Au Mali, les jihadistes du Jnim, liés à al-Qaïda, ont détruit vendredi 17 octobre plusieurs dizaines de camions citernes dans la région de Sikasso. Le Jnim a également diffusé des vidéos de deux militaires et d’un administrateur de l’État récemment pris en otage.
Les jihadistes ont édicté de nouvelles exigences qu’ils entendent imposer aux voyageurs circulant sur les routes maliennes, notamment le port du voile pour les femmes.
Le convoi de camions citernes venait de Côte d’Ivoire. Il a été attaqué vendredi 17 octobre dans la matinée entre Kolondieba et Kadiana, près de la frontière, par les jihadistes du Jnim circulant à moto. Malgré l’escorte militaire, une cinquantaine de citernes ont été incendiées, dont le Jnim a diffusé les images dans des vidéos de propagande. Aucun bilan n’a été transmis sur le nombre de militaires maliens et de transporteurs tués dans cette énième attaque, au sujet de laquelle ni l’armée malienne, ni les autorités de transition, n’ont communiqué.
Lundi 13, un précédent convoi avait déjà été ciblé sur le même tronçon routier. Le Jnim poursuit donc son embargo sur les importations de carburant, qui provoque une grave pénurie d’essence dans de nombreuses régions du Mali et jusque dans la capitale Bamako.
Vidéos de trois otages
Les jihadistes ont également diffusé des preuves de vie de trois otages récemment capturés : le président du conseil régional de Ségou, Siaka Dembélé, enlevé le 3 octobre sur la route reliant Ségou et Bamako, et deux soldats maliens enlevés le 9 octobre dans la région de Tombouctou alors qu’ils revenaient de permission. Dans des vidéos datées du mercredi 15 octobre et diffusées le vendredi 17, les trois hommes affirment être bien traités et demandent aux autorités d’œuvrer pour leur libération. Des paroles enregistrées sous la contrainte, puisque les trois hommes sont en captivité.

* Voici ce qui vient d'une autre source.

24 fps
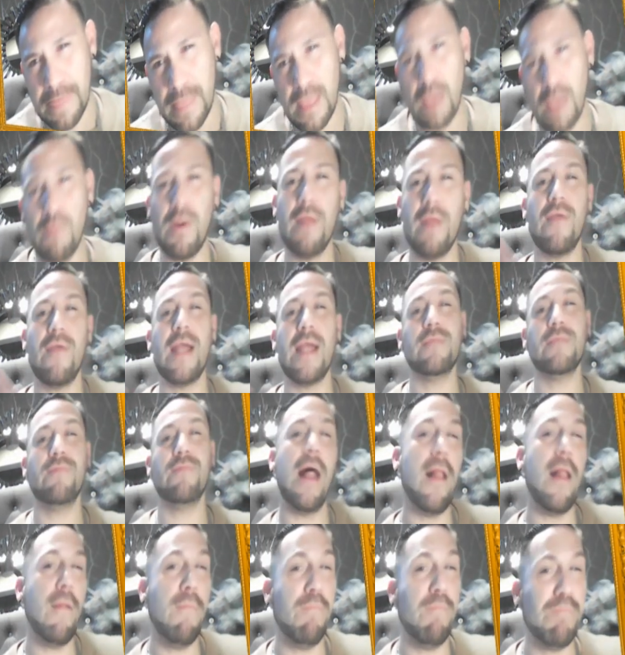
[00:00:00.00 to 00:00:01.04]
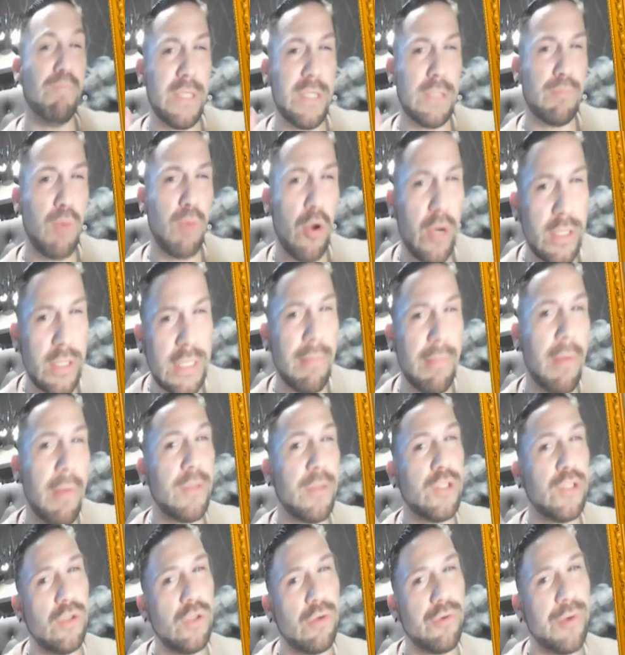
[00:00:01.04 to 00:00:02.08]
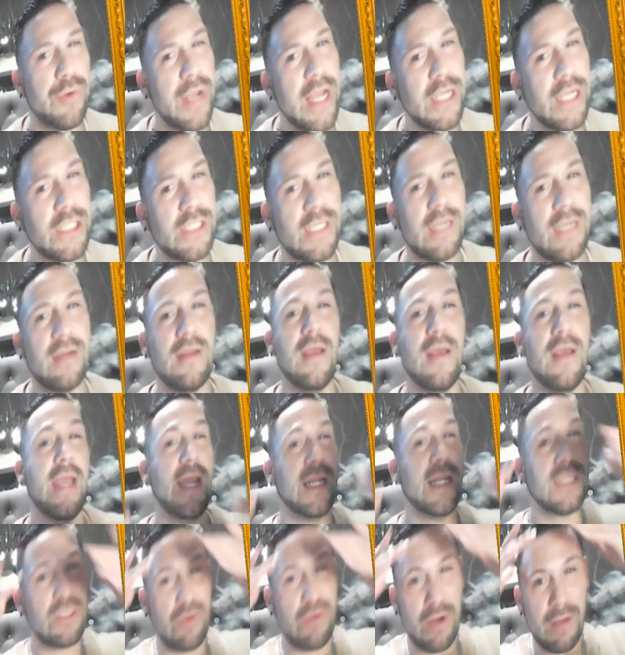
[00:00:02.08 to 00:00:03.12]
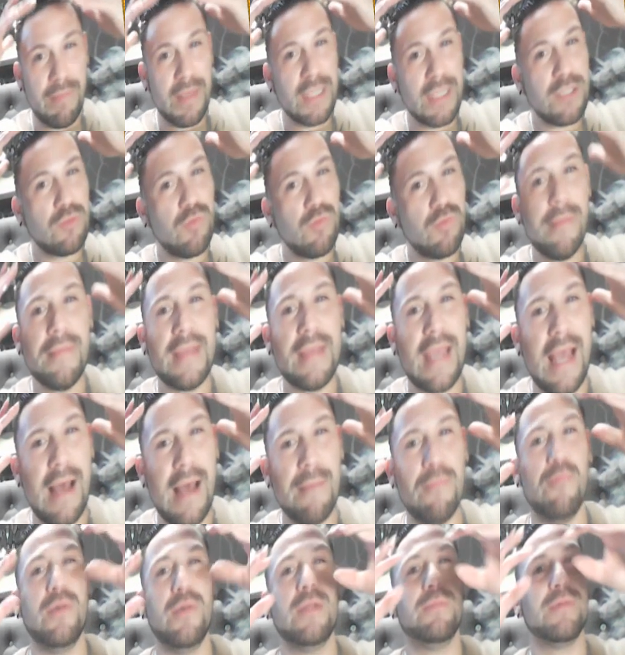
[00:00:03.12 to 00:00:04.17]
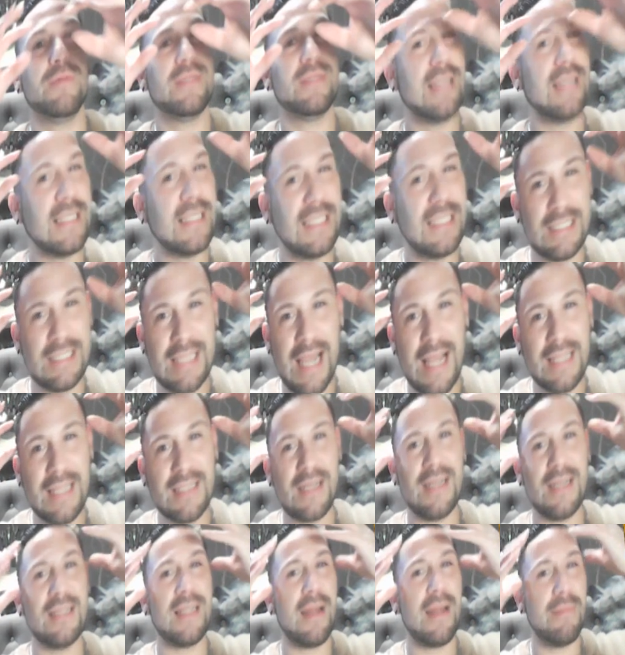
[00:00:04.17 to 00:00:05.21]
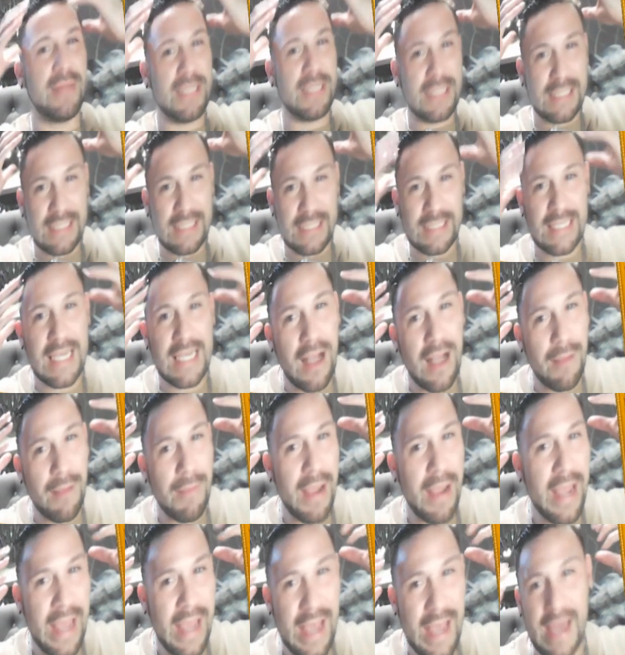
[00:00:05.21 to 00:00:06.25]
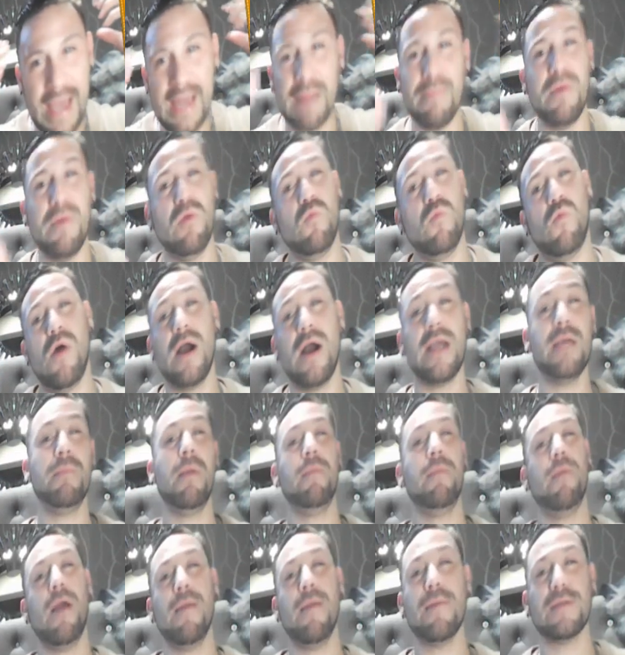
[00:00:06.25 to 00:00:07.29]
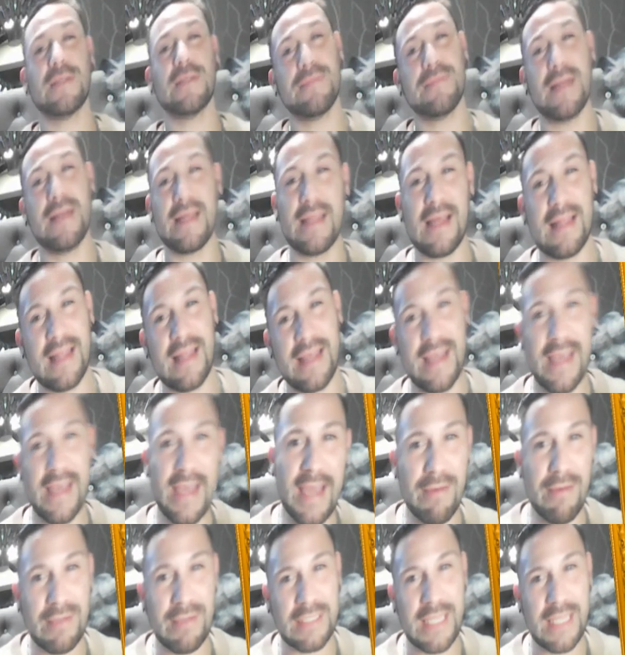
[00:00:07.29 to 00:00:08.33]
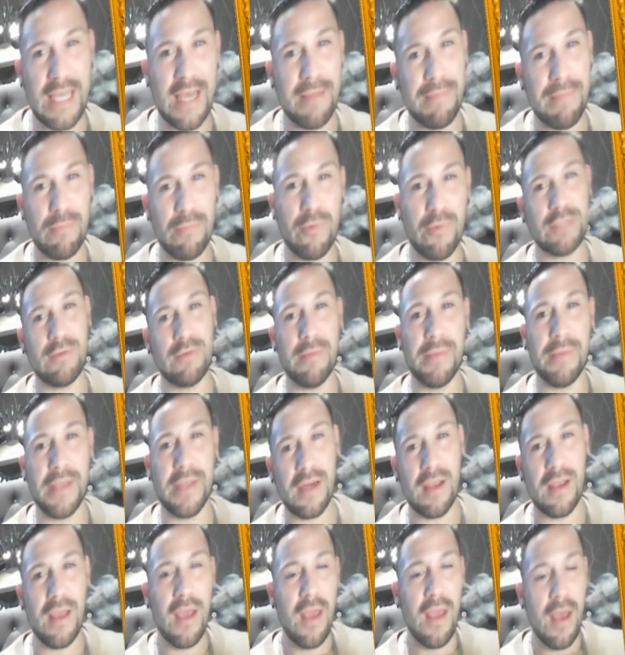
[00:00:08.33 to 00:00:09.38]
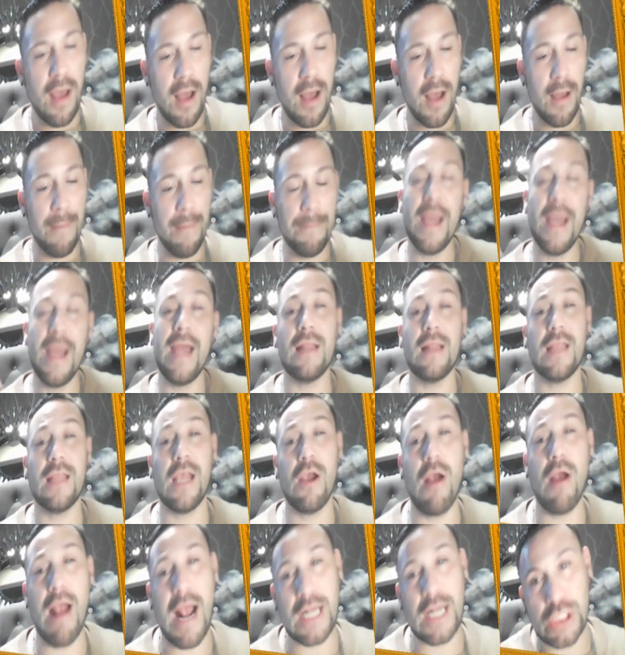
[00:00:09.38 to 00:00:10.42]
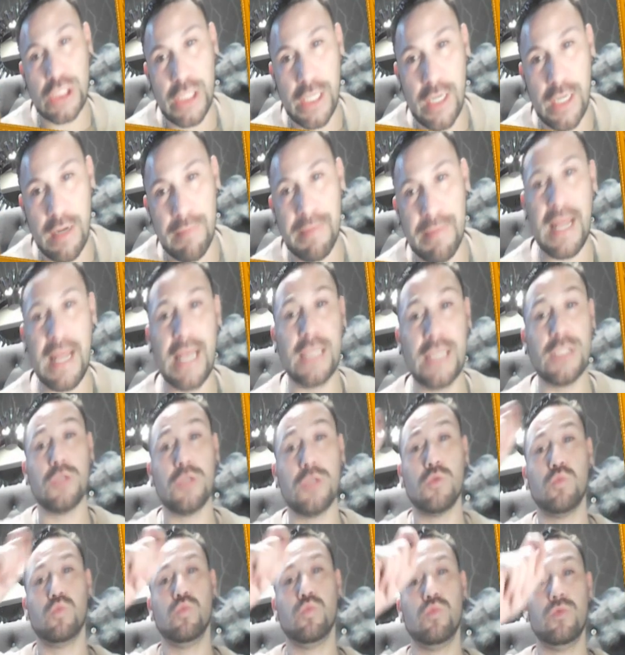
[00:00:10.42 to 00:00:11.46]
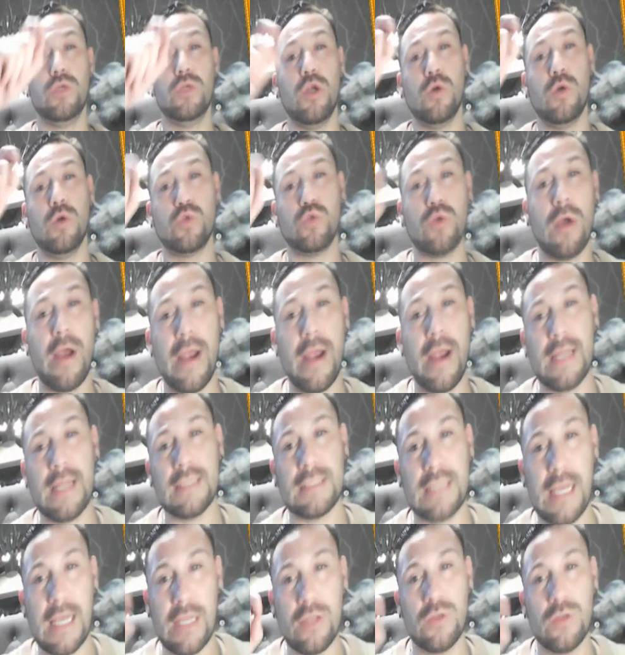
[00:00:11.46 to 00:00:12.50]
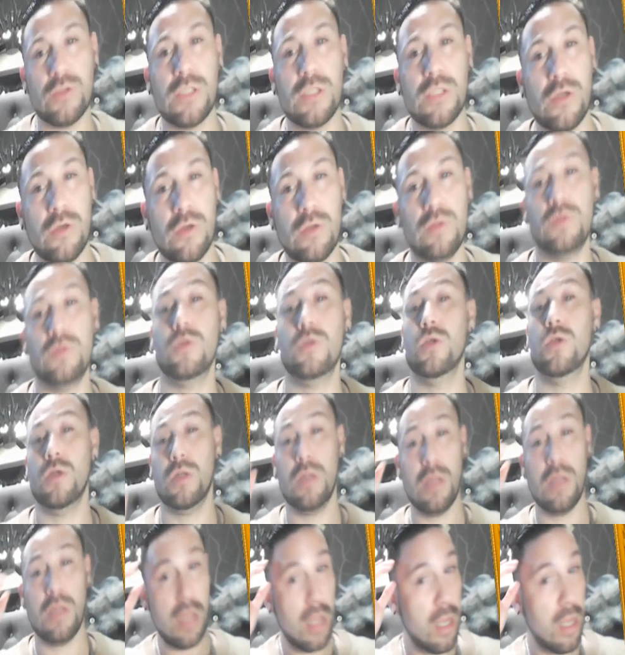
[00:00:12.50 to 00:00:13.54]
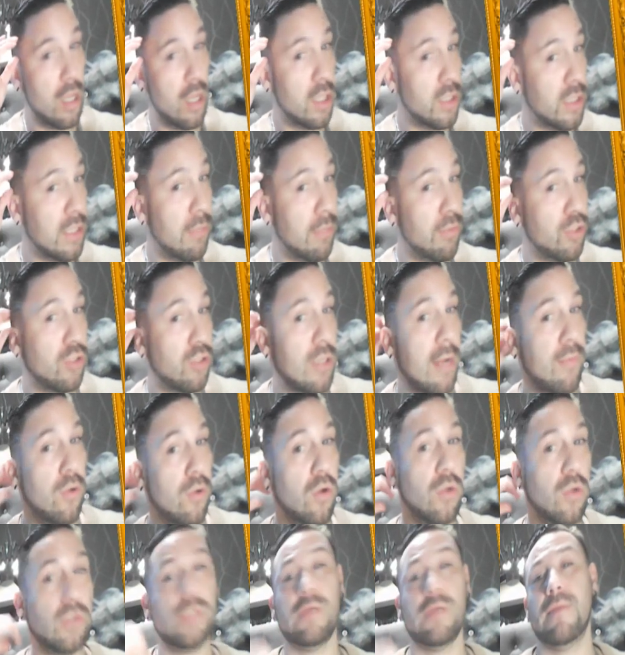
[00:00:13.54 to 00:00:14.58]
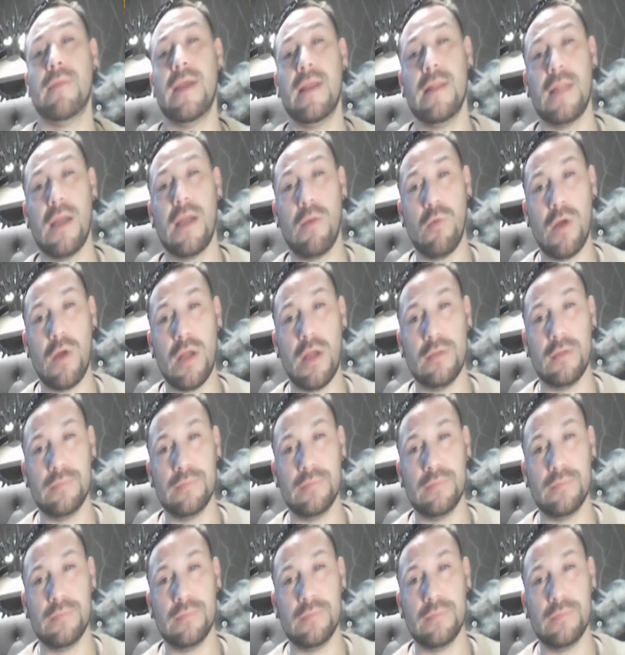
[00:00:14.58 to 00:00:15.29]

And whenever I develop this prototype number 2 creation, it is going to be a swim cap with precise designs on it that I'm going to stick on my head. I'm going to walk in my barbershop like that, like, hey, what's up? I'm going swimming. But they're actually going to be like, drawing inside those little zebra stripe holes on mine that I want.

Dans un communiqué distinct, le Jnim a annoncé vendredi lever l’interdiction formulée le 3 septembre dernier contre la société Diarra Transport, que les jihadistes avaient nommément ciblée pour sa proximité supposée avec les autorités de Transition et avec l’armée. Il y a deux semaines, la présidente de Diarra Transport avait formulé des excuses publiques. Vendredi soir, la compagnie a annoncé la réouverture de ses gares dès lundi prochain.
Selon plusieurs sources impliquées dans les discussions initiées avec le Jnim ces dernières semaines, cette mesure n’a fait l’objet d’aucun versement d’argent. Ce que confirme une source sécuritaire malienne, qui précise : « Les autorités ont donné leur accord tacite aux conditions posées ».
Car cette levée ne va pas sans contrepartie : les jihadistes du Jnim ont édicté de nouvelles règles qu’ils entendent imposer, non seulement à Diarra Transport, mais à tous les voyageurs sur toutes les routes maliennes, qu’ils circulent avec d’autres compagnies, dans leur véhicule personnel ou même à vélo ou en charrette.
Première règle : les femmes devront être voilées dans les transports publics. Le Jnim demande spécifiquement aux compagnies d’autocars de bien faire respecter cette règle. Deuxième exigence : toute collaboration avec les forces maliennes est proscrite, l’objectif étant de mettre fin aux dénonciations et aux contrôles dans les gares notamment. Troisième règle, qui s’inscrit toujours dans la volonté des jihadistes d’imposer leur interprétation de la charia : en cas d’accident, celui qui aura endommagé un véhicule ou écrasé un animal devra dédommager la victime.
Y a-t-il encore le choix ?
« Le porte-parole du Jnim parle comme s’il dirigeait le pays », ironise un observateur. « Ils prennent le contrôle des routes », analyse un autre. Quant à savoir si les voyageurs maliens, à commencer par les femmes, accepteront ces règles, tous se posent la même question : compte tenu des risques, y a-t-il encore le choix ?
Les autorités maliennes de transition n’ont pas réagi à ce stade. Depuis un mois et demi, les autorités politiques et militaires de la Transition ne cessent d’appeler les Maliens à la « résilience » face à ce qu’elles qualifient de « derniers soubresauts d’un ennemi aux abois ».